Pratiques anticoncurrentielles : portée et limite du secret des correspondances entre un avocat et son client.

Vianney DESSENNE
Vianney DESSENNE - Avocat

Source : Cour de cassation, criminelle, Chambre criminelle, 20 avril 2022, 20-87.248

Suite à une ordonnance du Juge des Libertés et de la Détention (JLD) visant la mise en œuvre d’opérations de saisies au sein de locaux appartenant à plusieurs sociétés et ce, à la demande de l’Autorité de la concurrence, plusieurs procès-verbaux avaient été établis.

Contestée, ladite ordonnance avait été confirmée par le Premier Présidant de la Cour d’appel de Paris.

C’est dans ces conditions que la chambre criminelle de la Cour de cassation était amenée à notamment se prononcer sur le respect du principe de confidentialité des correspondances entre l’avocat et son client, des documents de cette nature ayant été saisis.

Les termes de l’ordonnance étaient en effet critiqués en ce qu’elle n’avait pas prononcé la restitution de correspondances entre les avocats et leurs clients, les requérants estimant ces documents insaisissable.

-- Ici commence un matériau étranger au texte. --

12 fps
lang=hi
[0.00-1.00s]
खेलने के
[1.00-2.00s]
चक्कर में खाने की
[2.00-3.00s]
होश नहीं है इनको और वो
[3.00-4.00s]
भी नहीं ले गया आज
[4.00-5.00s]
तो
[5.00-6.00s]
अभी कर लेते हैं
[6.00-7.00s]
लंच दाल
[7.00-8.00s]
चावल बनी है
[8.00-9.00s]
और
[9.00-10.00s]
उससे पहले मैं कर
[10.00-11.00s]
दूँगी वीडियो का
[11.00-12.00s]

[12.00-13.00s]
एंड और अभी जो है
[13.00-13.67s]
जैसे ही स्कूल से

La Cour d’appel avait estimé que le secret professionnel avocat-client n’était pas applicable et que les correspondances en question ne relevaient pas d’un échange entre avocat et client concernant sa défense dans l’enquête.

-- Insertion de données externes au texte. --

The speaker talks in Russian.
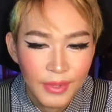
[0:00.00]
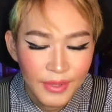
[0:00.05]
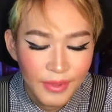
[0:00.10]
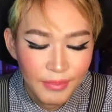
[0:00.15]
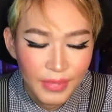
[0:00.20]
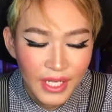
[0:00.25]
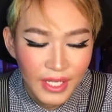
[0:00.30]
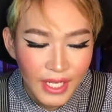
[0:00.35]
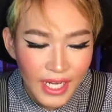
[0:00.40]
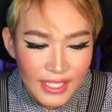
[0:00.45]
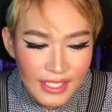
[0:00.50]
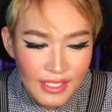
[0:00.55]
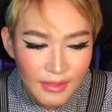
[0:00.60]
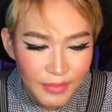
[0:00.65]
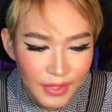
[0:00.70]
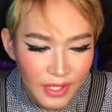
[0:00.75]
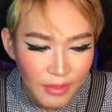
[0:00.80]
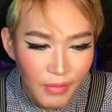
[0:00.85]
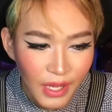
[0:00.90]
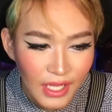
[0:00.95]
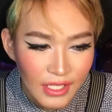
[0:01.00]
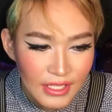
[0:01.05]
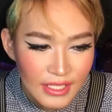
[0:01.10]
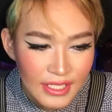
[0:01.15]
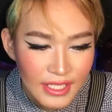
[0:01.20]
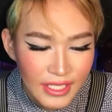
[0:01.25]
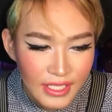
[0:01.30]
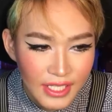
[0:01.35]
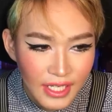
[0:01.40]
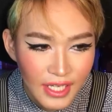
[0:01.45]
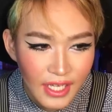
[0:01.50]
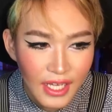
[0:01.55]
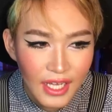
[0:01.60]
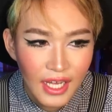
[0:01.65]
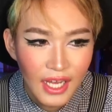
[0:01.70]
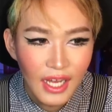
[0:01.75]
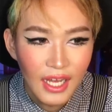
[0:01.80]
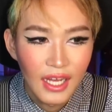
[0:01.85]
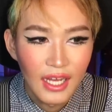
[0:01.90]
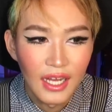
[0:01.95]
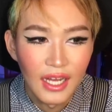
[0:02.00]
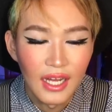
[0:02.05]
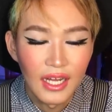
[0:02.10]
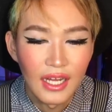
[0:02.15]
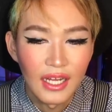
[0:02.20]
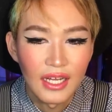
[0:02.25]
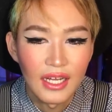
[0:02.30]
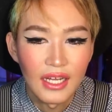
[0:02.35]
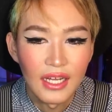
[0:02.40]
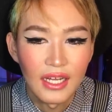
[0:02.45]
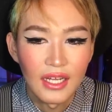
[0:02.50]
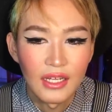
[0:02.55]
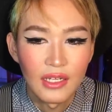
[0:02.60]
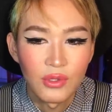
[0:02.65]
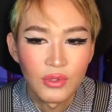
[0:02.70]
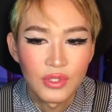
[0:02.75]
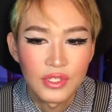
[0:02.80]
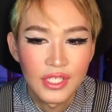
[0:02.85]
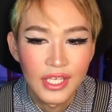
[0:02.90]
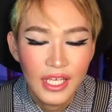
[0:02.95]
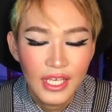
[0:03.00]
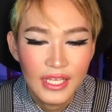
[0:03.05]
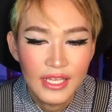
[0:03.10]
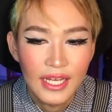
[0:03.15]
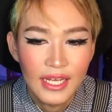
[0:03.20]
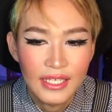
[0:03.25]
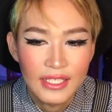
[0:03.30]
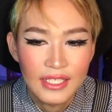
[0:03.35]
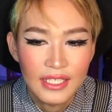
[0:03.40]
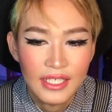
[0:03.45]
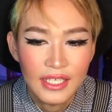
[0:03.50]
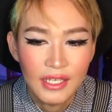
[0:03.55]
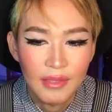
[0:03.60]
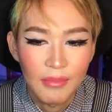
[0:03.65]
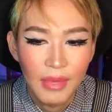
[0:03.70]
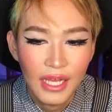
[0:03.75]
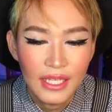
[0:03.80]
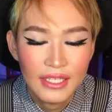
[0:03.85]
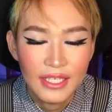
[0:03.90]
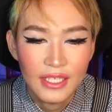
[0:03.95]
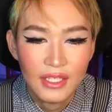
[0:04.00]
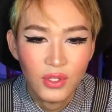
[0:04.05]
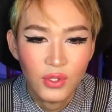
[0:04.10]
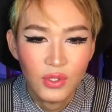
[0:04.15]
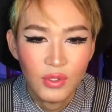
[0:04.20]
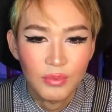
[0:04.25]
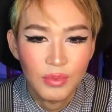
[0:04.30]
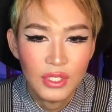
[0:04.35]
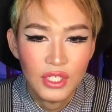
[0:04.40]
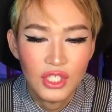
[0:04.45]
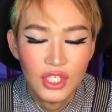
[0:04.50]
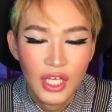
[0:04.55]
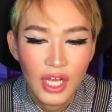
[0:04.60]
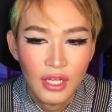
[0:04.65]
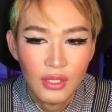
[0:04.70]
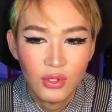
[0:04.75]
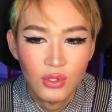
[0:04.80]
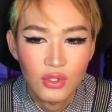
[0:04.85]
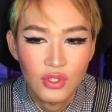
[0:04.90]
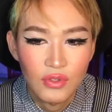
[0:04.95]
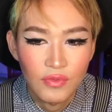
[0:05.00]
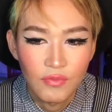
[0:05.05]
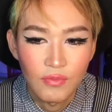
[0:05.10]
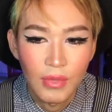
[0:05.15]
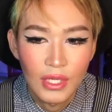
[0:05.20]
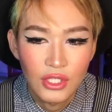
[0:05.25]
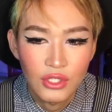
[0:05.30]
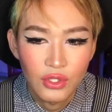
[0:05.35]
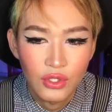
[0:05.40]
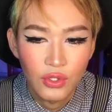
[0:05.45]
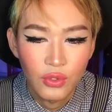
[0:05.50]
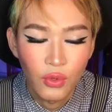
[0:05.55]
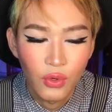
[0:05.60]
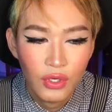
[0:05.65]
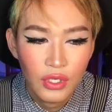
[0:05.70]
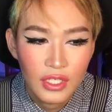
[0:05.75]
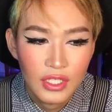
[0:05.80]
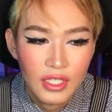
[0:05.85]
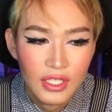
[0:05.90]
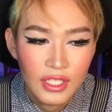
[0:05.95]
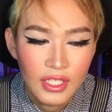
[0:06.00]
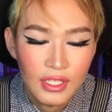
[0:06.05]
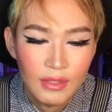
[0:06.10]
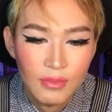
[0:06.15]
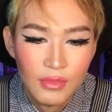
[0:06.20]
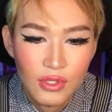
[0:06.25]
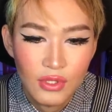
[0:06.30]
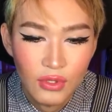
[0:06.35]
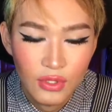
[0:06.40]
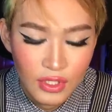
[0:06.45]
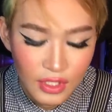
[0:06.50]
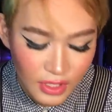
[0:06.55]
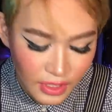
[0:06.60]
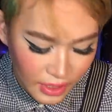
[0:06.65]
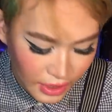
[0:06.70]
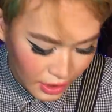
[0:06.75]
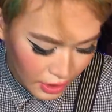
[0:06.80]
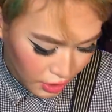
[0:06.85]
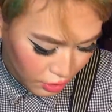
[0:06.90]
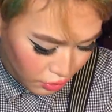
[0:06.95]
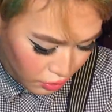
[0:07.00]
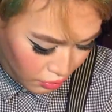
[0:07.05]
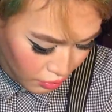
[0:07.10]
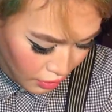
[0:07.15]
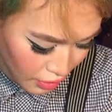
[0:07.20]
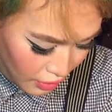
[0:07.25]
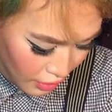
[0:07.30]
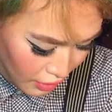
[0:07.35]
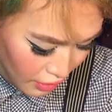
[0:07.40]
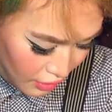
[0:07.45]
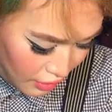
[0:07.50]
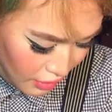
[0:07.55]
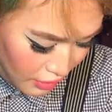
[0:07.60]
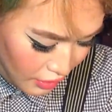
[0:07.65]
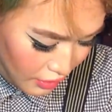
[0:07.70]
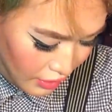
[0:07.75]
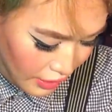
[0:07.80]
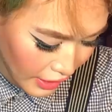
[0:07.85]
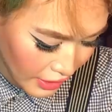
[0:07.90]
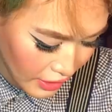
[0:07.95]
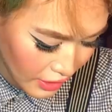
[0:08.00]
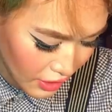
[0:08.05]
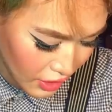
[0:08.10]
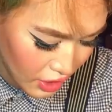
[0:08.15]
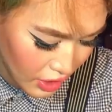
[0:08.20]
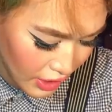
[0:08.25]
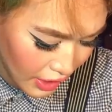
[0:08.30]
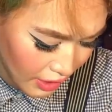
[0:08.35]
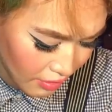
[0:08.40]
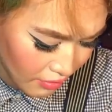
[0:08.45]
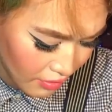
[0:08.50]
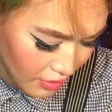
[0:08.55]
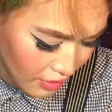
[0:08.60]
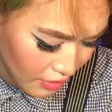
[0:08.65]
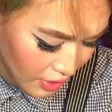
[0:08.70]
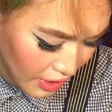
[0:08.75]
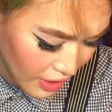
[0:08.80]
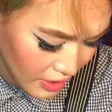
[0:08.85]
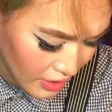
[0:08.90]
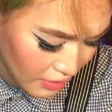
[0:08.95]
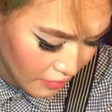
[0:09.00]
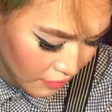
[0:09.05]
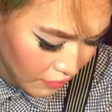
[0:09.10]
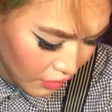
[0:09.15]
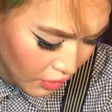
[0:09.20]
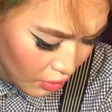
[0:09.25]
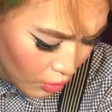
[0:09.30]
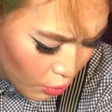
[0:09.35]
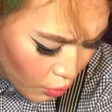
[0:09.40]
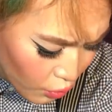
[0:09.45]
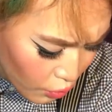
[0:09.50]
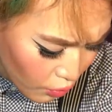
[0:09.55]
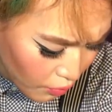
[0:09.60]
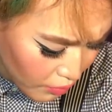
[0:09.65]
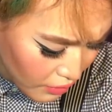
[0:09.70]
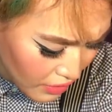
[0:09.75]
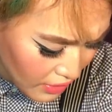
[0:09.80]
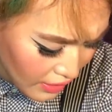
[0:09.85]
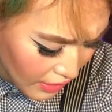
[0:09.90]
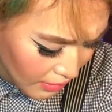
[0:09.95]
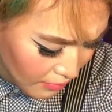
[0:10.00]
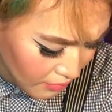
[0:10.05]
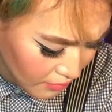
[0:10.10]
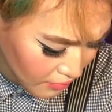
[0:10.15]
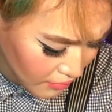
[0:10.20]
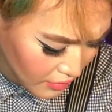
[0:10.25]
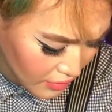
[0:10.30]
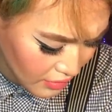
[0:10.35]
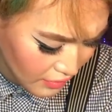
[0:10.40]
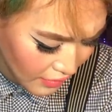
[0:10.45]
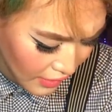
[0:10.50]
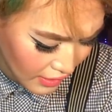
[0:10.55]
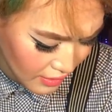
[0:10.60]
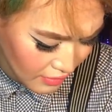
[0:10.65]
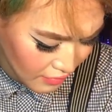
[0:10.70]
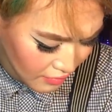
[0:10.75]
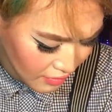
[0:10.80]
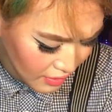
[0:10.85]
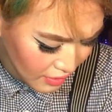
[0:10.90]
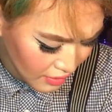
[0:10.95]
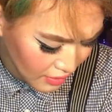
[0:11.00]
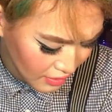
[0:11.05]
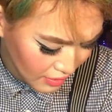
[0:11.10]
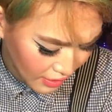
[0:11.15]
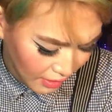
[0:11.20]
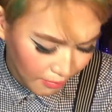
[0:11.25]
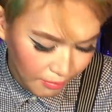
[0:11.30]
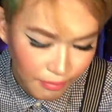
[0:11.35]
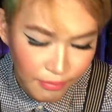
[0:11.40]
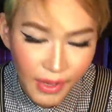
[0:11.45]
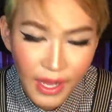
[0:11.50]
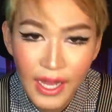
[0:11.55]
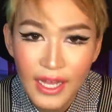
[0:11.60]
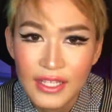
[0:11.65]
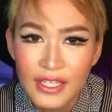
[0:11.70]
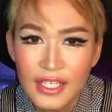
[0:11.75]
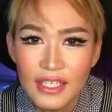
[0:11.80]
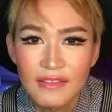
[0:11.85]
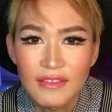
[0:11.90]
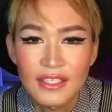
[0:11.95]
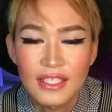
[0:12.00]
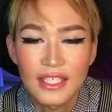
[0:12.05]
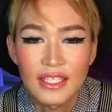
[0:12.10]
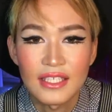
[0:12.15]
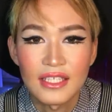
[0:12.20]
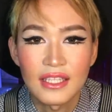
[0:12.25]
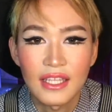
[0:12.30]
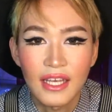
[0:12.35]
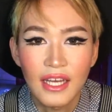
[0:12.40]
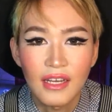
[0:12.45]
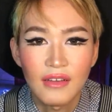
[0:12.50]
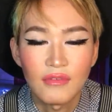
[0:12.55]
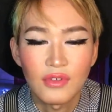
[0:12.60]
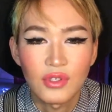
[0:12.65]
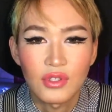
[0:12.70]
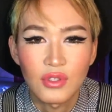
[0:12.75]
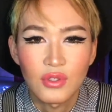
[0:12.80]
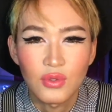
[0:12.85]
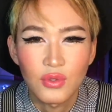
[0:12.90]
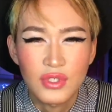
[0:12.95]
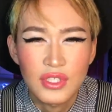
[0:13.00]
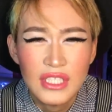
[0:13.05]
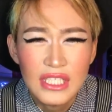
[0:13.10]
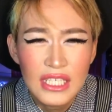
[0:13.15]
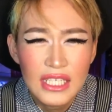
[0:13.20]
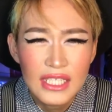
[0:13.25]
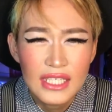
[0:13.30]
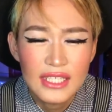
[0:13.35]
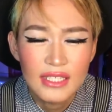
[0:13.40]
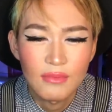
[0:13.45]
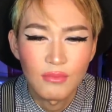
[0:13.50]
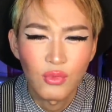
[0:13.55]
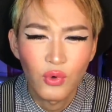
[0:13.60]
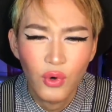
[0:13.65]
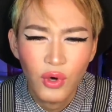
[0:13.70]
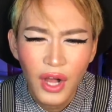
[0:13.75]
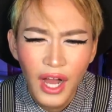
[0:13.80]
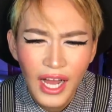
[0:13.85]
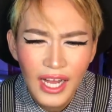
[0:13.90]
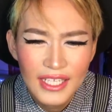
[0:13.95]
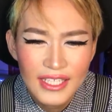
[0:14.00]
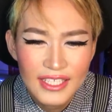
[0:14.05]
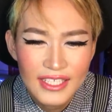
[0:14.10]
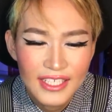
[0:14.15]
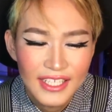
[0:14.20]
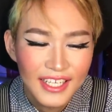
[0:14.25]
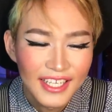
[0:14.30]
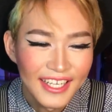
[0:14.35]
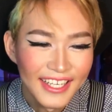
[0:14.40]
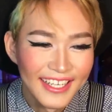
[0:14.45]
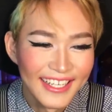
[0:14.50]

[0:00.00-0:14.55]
Прекрасно понимаю тех э, людей, да, тех ребят, которые приезжают тоже в большой город, и им сносят крышу, они начинают ходить в клубы, там, связываться с компанией, все дела, вот, тусить, бухать.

Elle observait qu’en matière d’atteinte à l’ordre public économique, les correspondances entre un avocat et son client n’étaient protégées par le secret professionnel qu’à la condition d’avoir été émises ou adressées par un avocat indépendant de l’entreprise et pour l’exercice des droits de la défense.

Elle poursuivait son raisonnement en estimant que la protection du secret des correspondances entre un avocat et son client, ainsi que celle du droit d’accès au juge, ne pouvaient être effectives qu’à la condition que l’autorité poursuivante s’interdise, par des moyens adéquats et contrôlables, de prendre connaissance de telles correspondances avant que l’entreprise ayant fait l’objet d’une visite domiciliaire ait été mise en mesure d’en contester la saisie et de faire trancher cette contestation par une juridiction.

En l’espèce, seule une partie des pièces saisies avait été placée sous scellés, si bien que les services de l’Autorité de la concurrence pouvaient consulter le reste des documents litigieux.

Dans son arrêt du 20 avril 2022, la Cour de cassation rappelle les contours du secret professionnel en retenant que « c’est à tort que le premier président retient que seuls sont insaisissables les documents qui relèvent de l’exercice des droits de la défense dans un dossier de concurrence, alors que c’est dans toutes les procédures où un avocat assure la défense de son client qu’est protégé le secret des correspondances échangées entre eux et qui y sont liées ».

Pour autant, la chambre criminelle ne censure pas l’ordonnance aux motifs :

  qu’aucune atteinte aux droits de la défense en dehors de la seule procédure concernée n’est évoquée par les sociétés requérantes et que la confection des scellés provisoires est une faculté laissée à l’appréciation des enquêteurs ;

  que la présence, parmi les documents saisis, de pièces couvertes par le secret ne saurait avoir pour effet d’invalider la saisie de tous les autres documents.

En conséquence, le moyen de cassation est rejeté.